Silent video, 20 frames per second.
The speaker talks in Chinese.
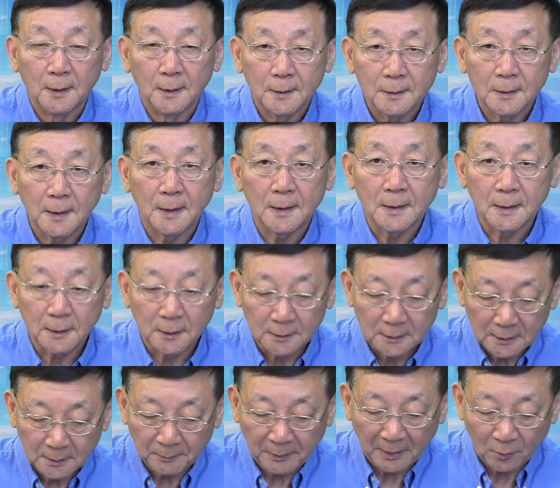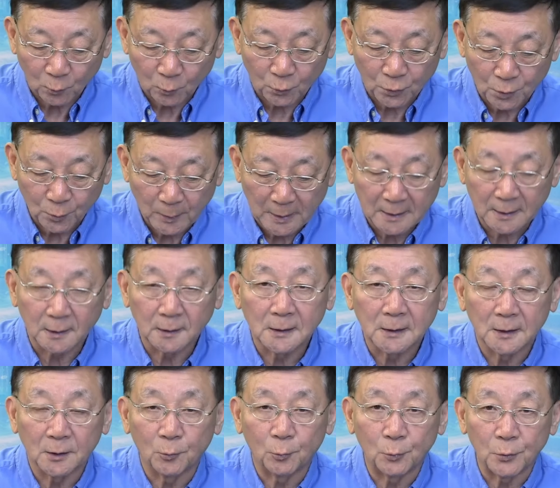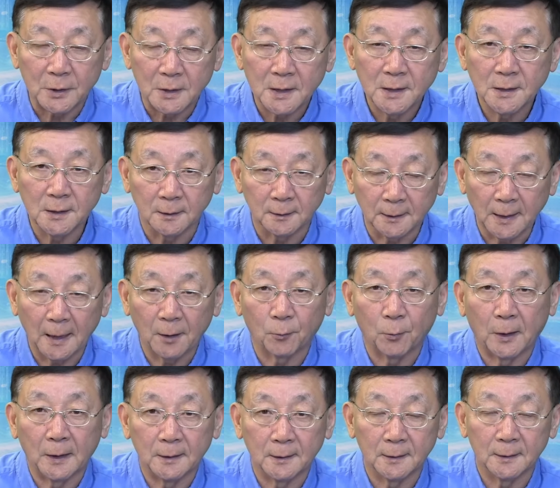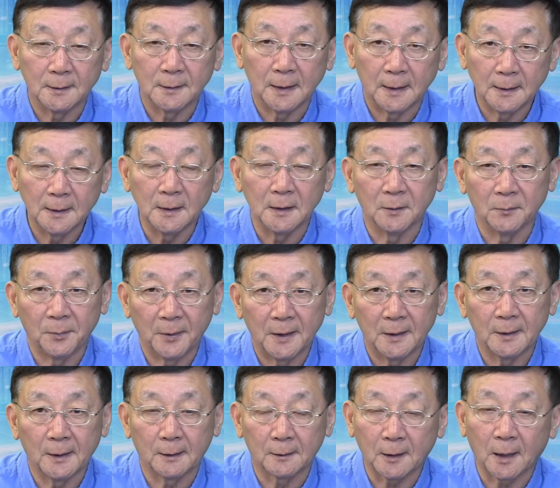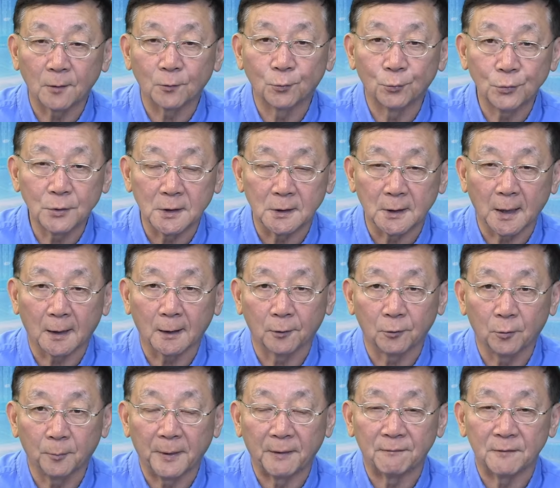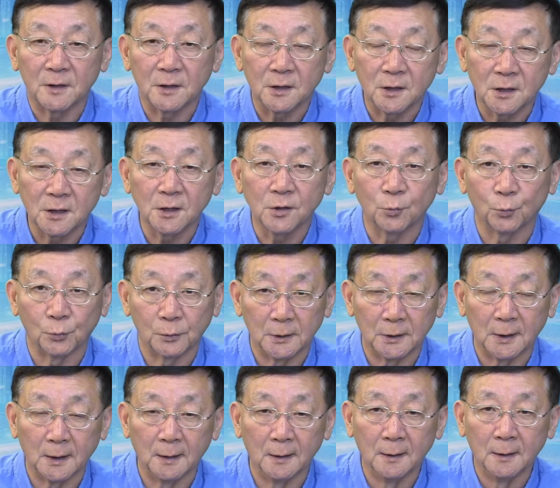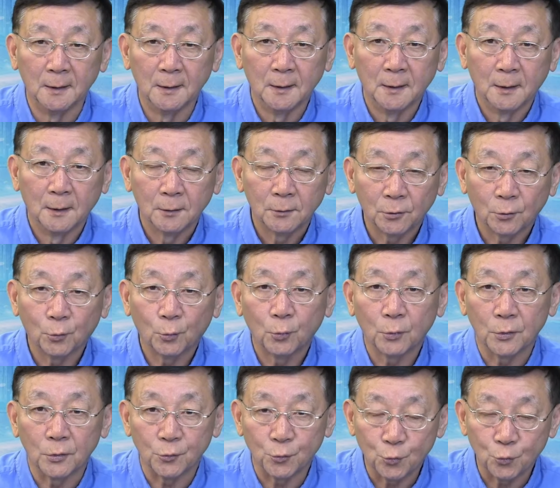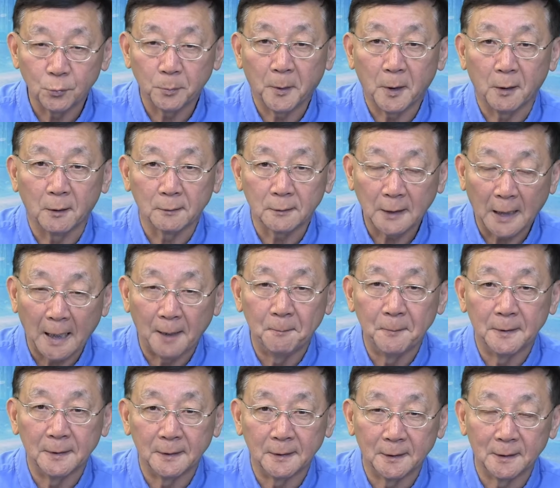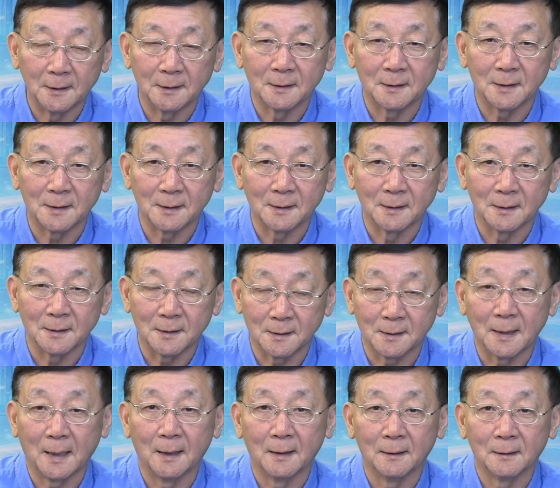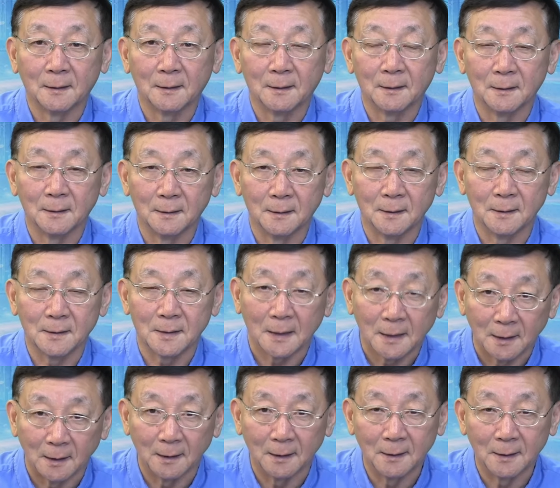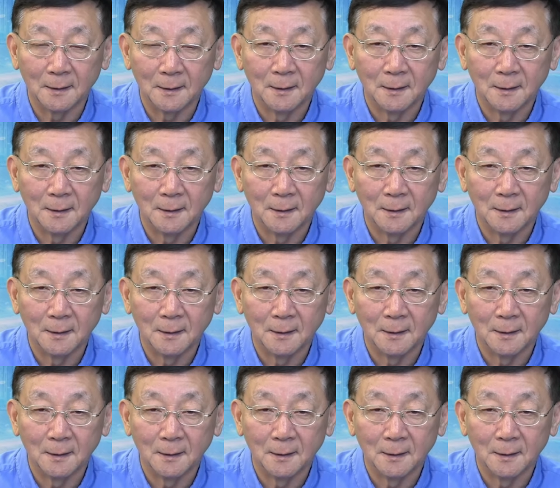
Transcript: 在这个一百五十万个客户申请贷款的人里边呢，他估计大概有百分之七十五的人都会虚报他们的这个资产的金额，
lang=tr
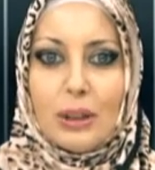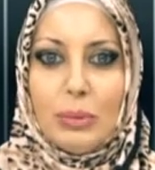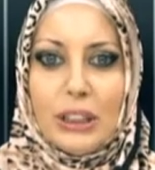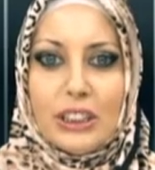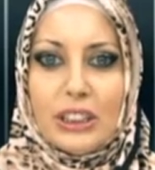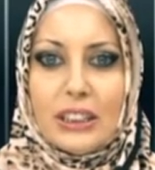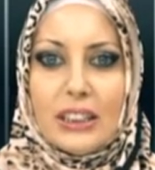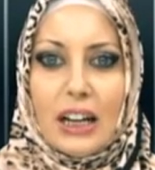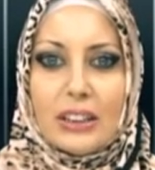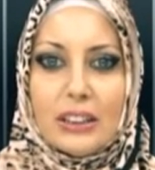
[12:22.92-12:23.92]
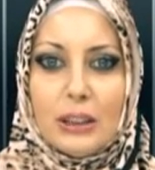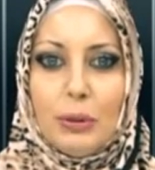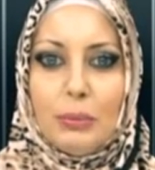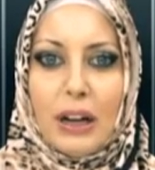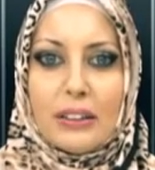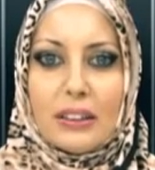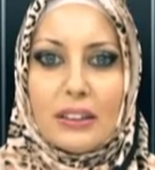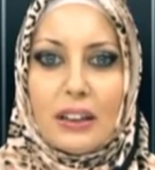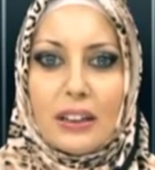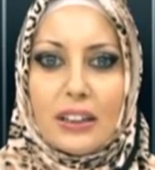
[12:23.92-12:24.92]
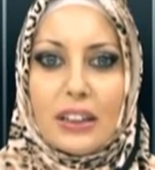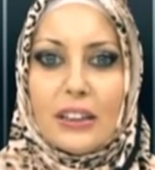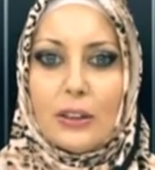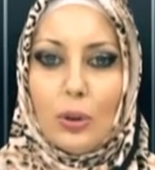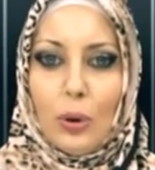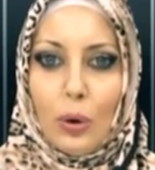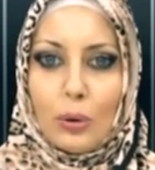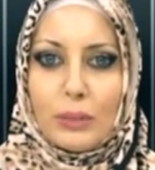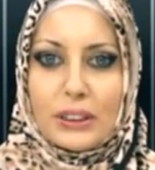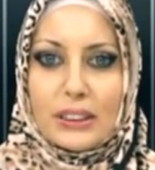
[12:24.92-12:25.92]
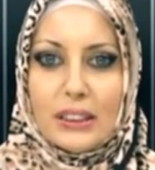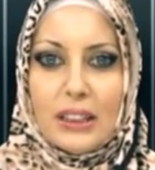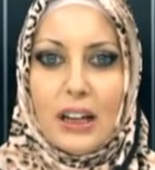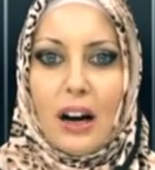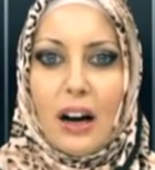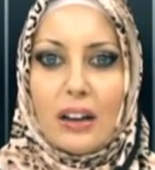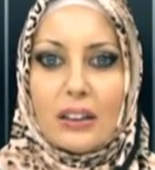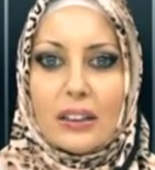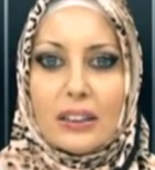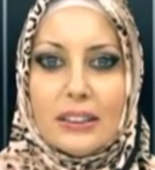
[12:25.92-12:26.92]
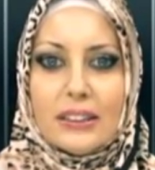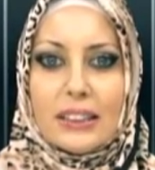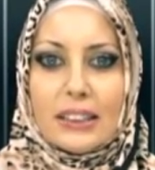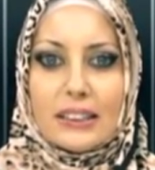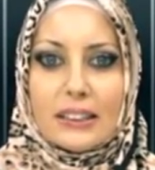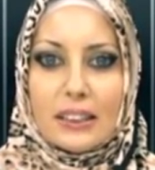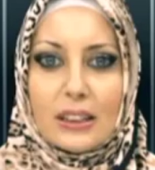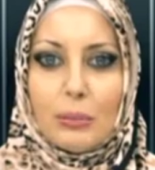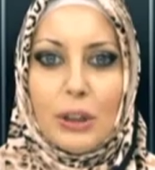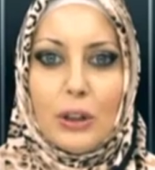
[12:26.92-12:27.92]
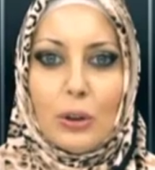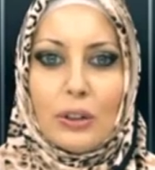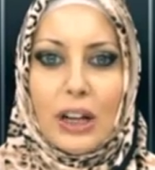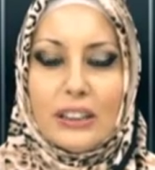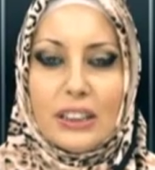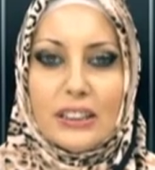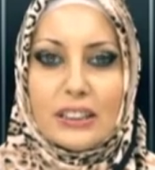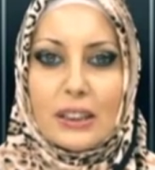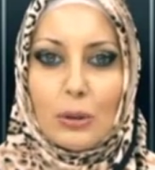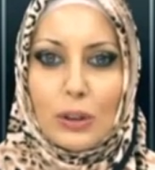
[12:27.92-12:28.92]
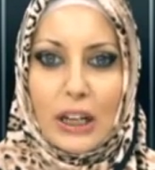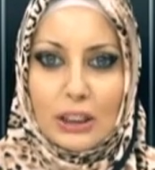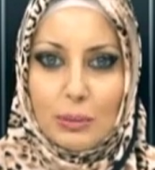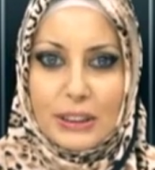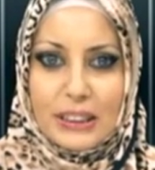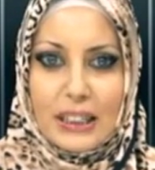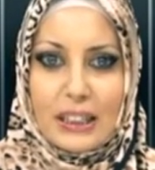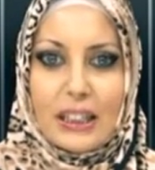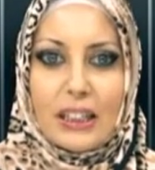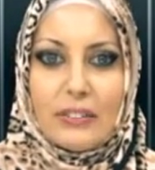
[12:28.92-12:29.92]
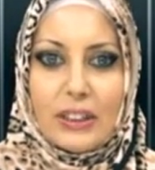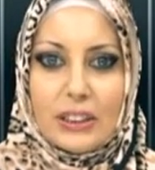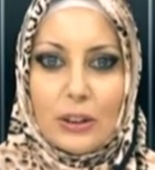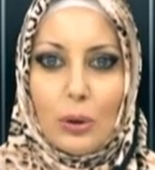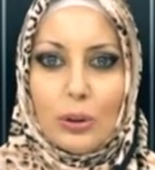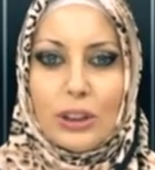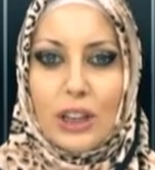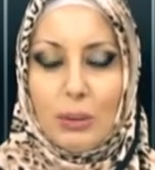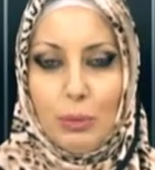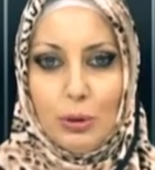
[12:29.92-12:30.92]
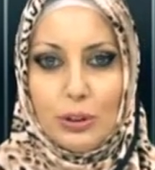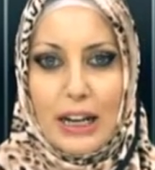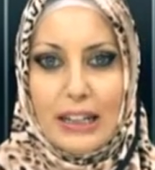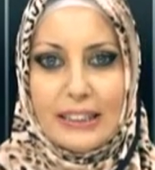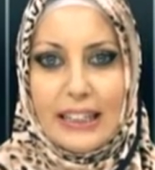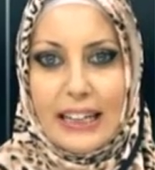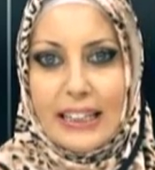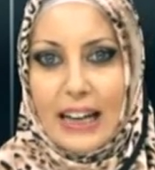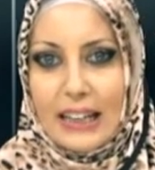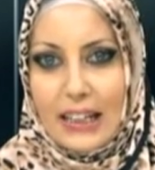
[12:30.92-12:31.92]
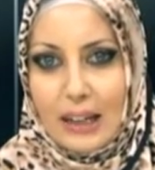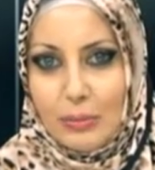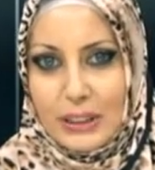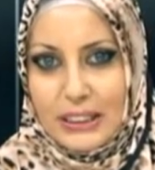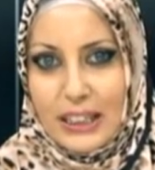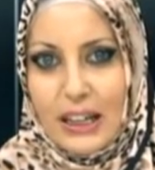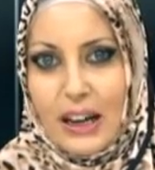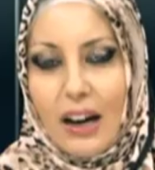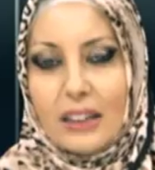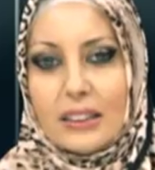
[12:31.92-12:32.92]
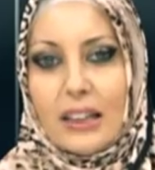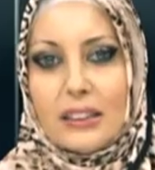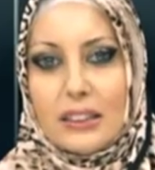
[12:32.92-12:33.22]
Bir kişinin yanlış bir mantıkla hareket ediyor olması Allah'ın sanatının milyonlarca insana ulaşmasına vesile olacak bir güzelliğin engellenmesine asla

-- What needs to be done --
Only the lines from the one holding "[12:26.92-12:27.92]" through the end of the data are to be printed, exactly as they stand and with no pictures.

-- Exercise response --
[12:26.92-12:27.92]
[12:27.92-12:28.92]
[12:28.92-12:29.92]
[12:29.92-12:30.92]
[12:30.92-12:31.92]
[12:31.92-12:32.92]
[12:32.92-12:33.22]
Bir kişinin yanlış bir mantıkla hareket ediyor olması Allah'ın sanatının milyonlarca insana ulaşmasına vesile olacak bir güzelliğin engellenmesine asla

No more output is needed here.